**Task description**
Transcribe all the entries word for word, omitting any pictures they contain.

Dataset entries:
========
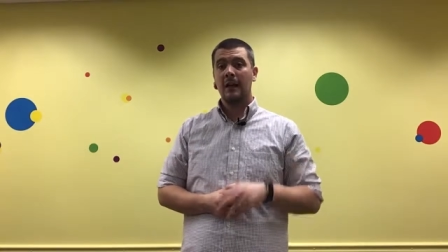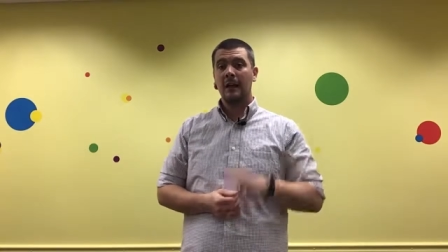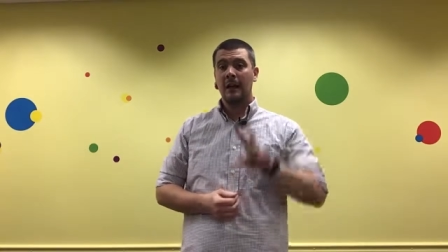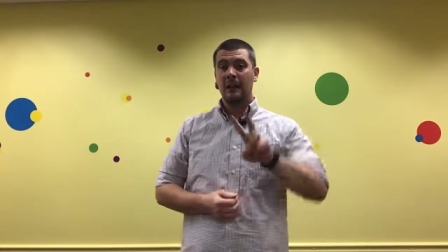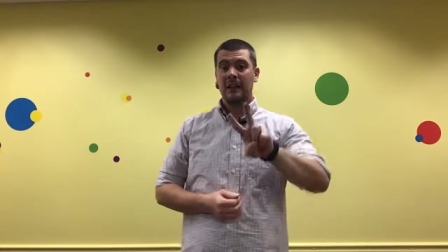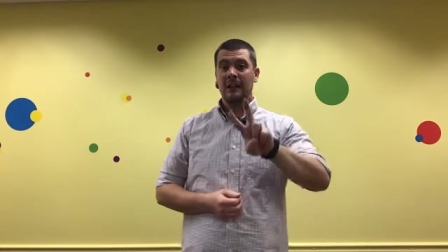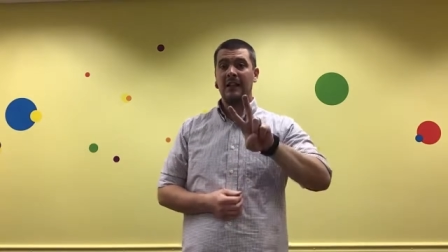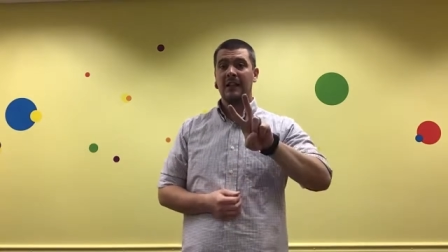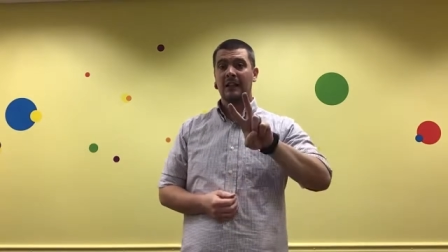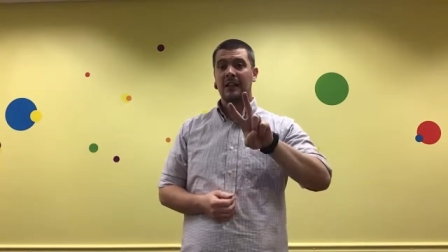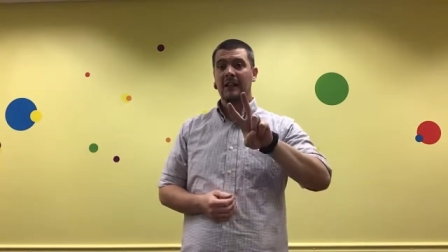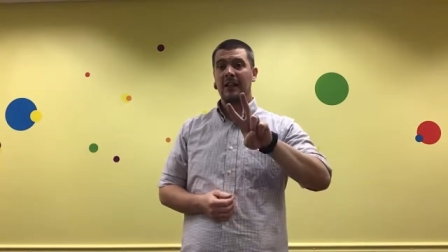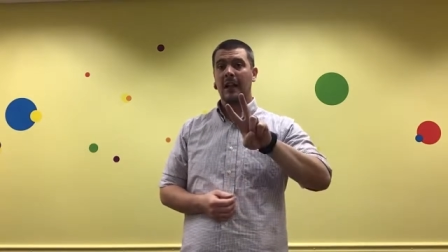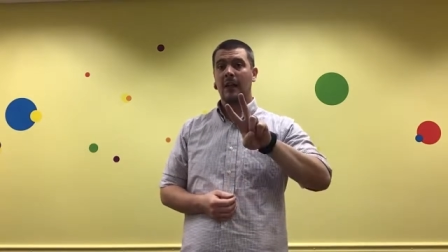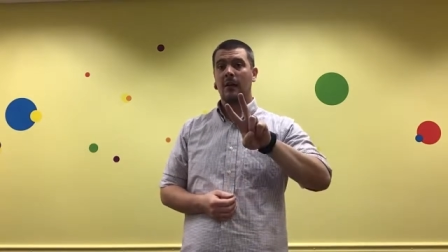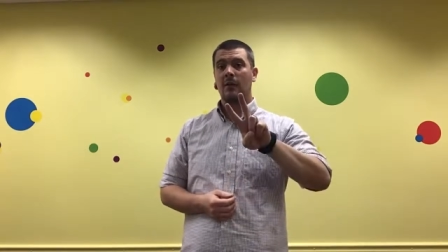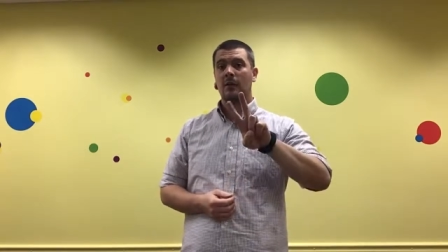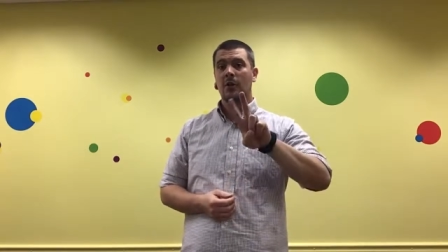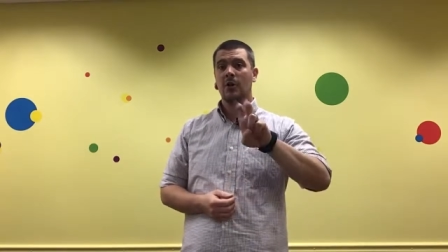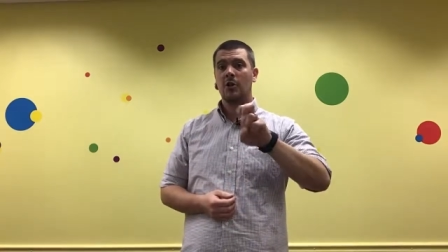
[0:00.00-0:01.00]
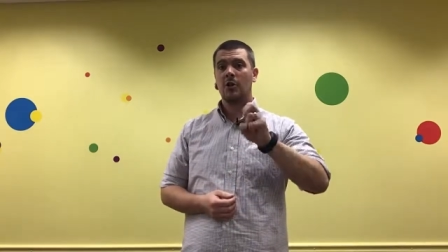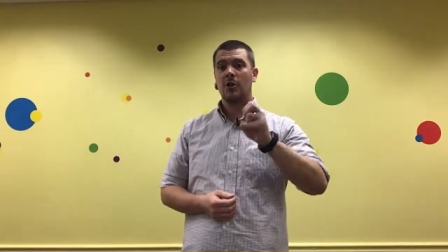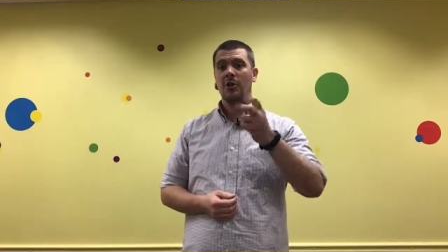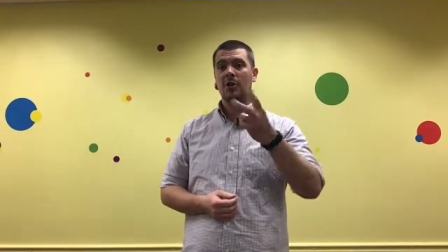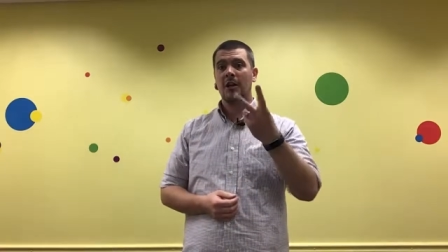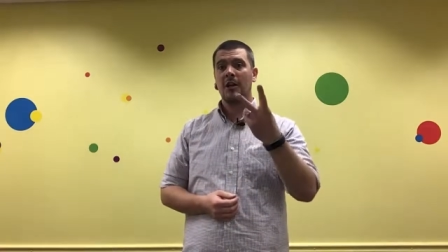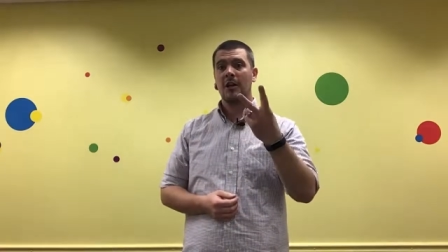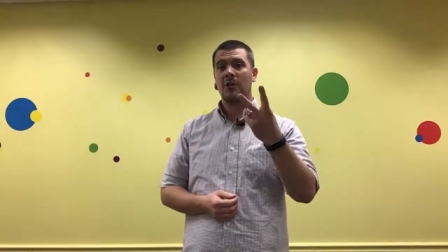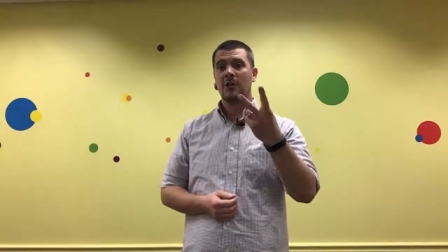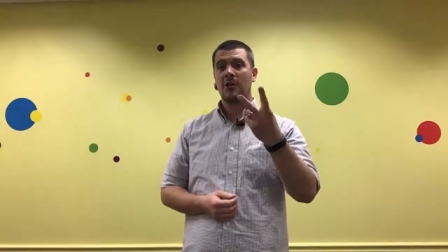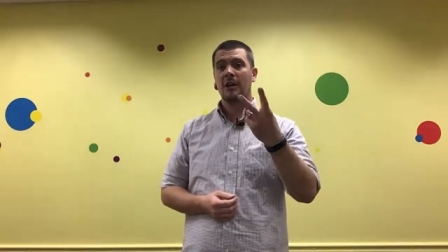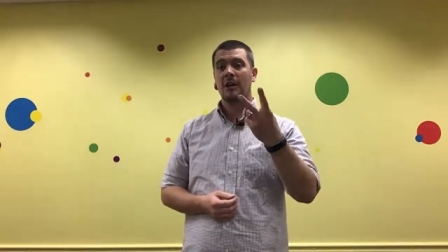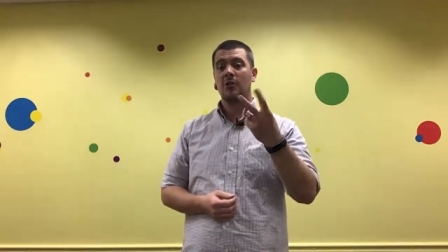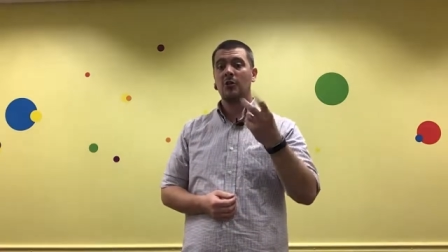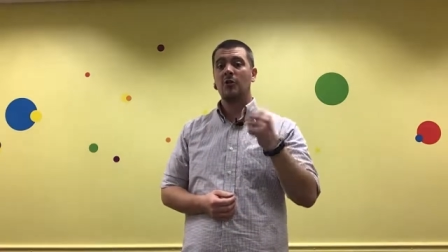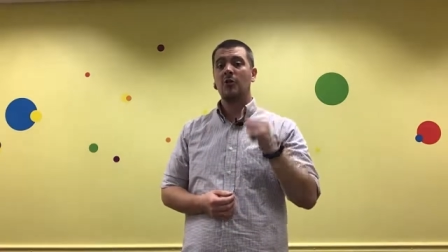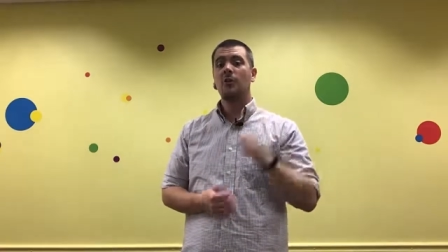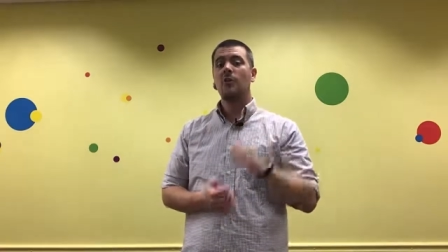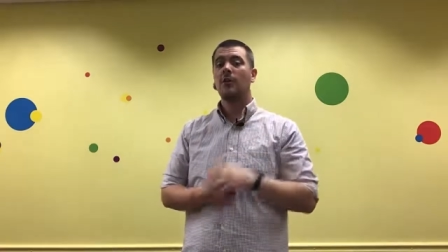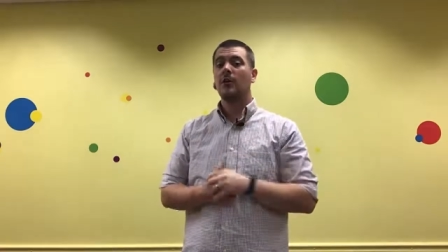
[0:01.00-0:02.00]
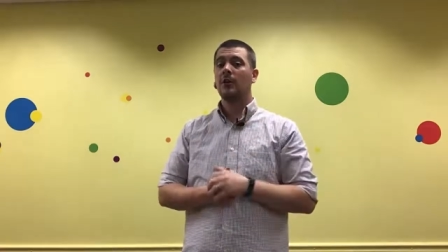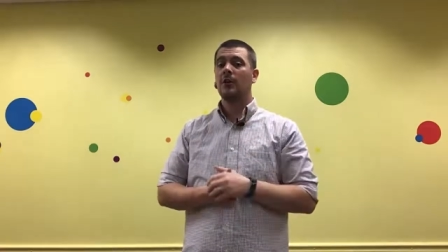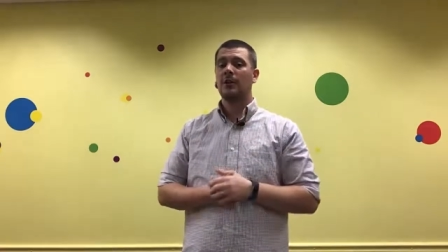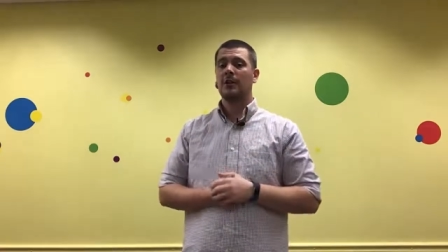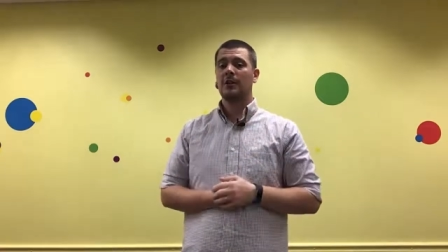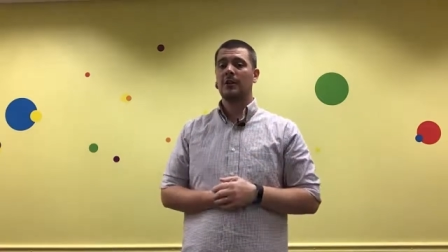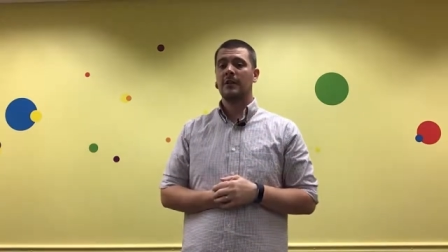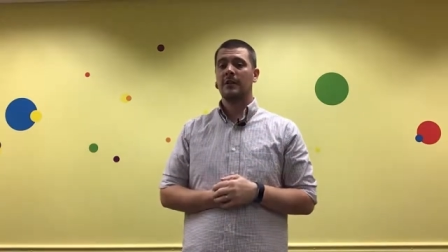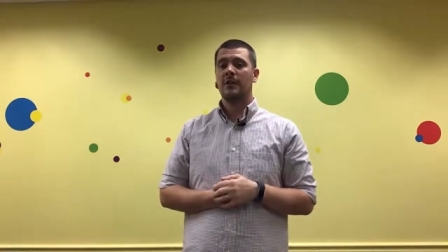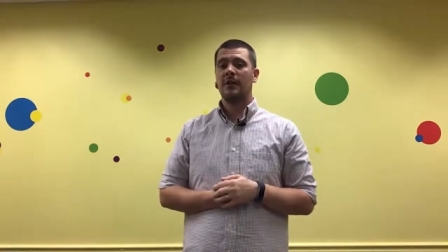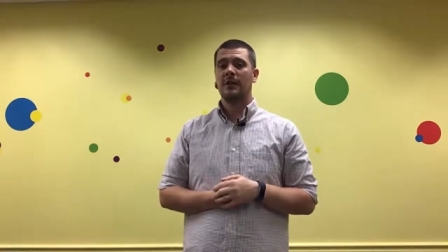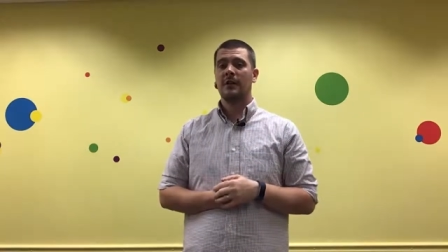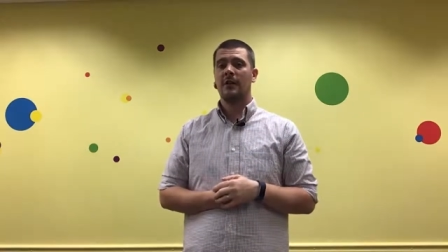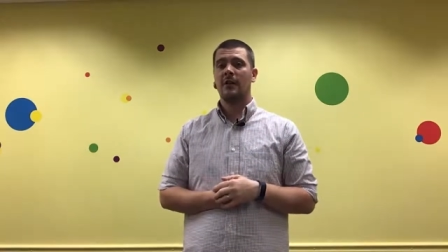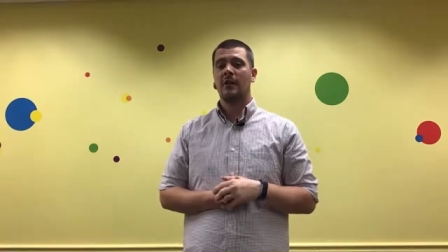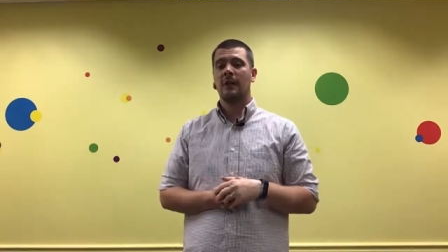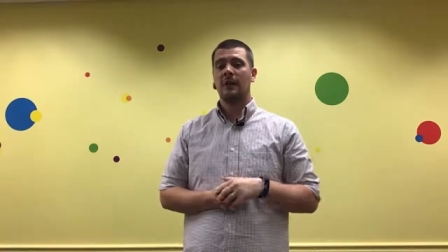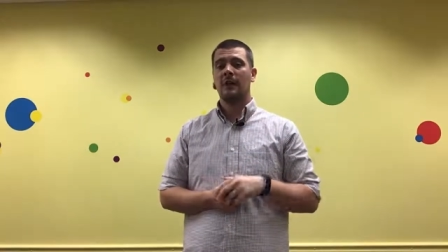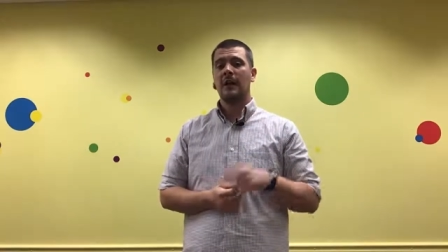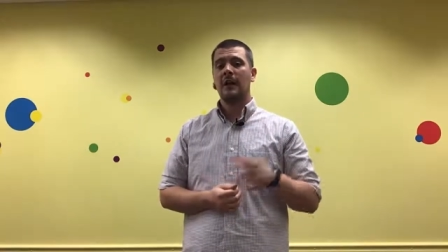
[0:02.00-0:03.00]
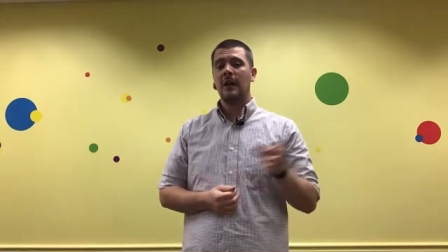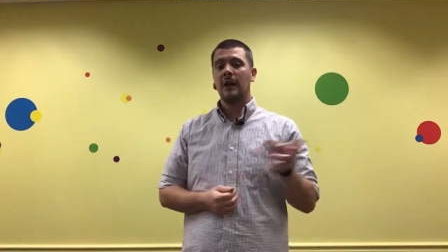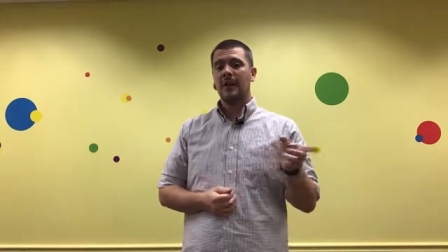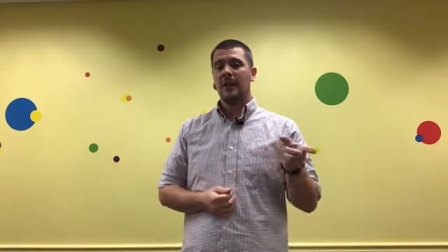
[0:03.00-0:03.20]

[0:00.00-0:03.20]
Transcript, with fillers: This is the second version. She actually did two versions of this song,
========
**Finished exercise**
[0:00.00-0:01.00]
[0:01.00-0:02.00]
[0:02.00-0:03.00]
[0:03.00-0:03.20]

[0:00.00-0:03.20]
Transcript, with fillers: This is the second version. She actually did two versions of this song,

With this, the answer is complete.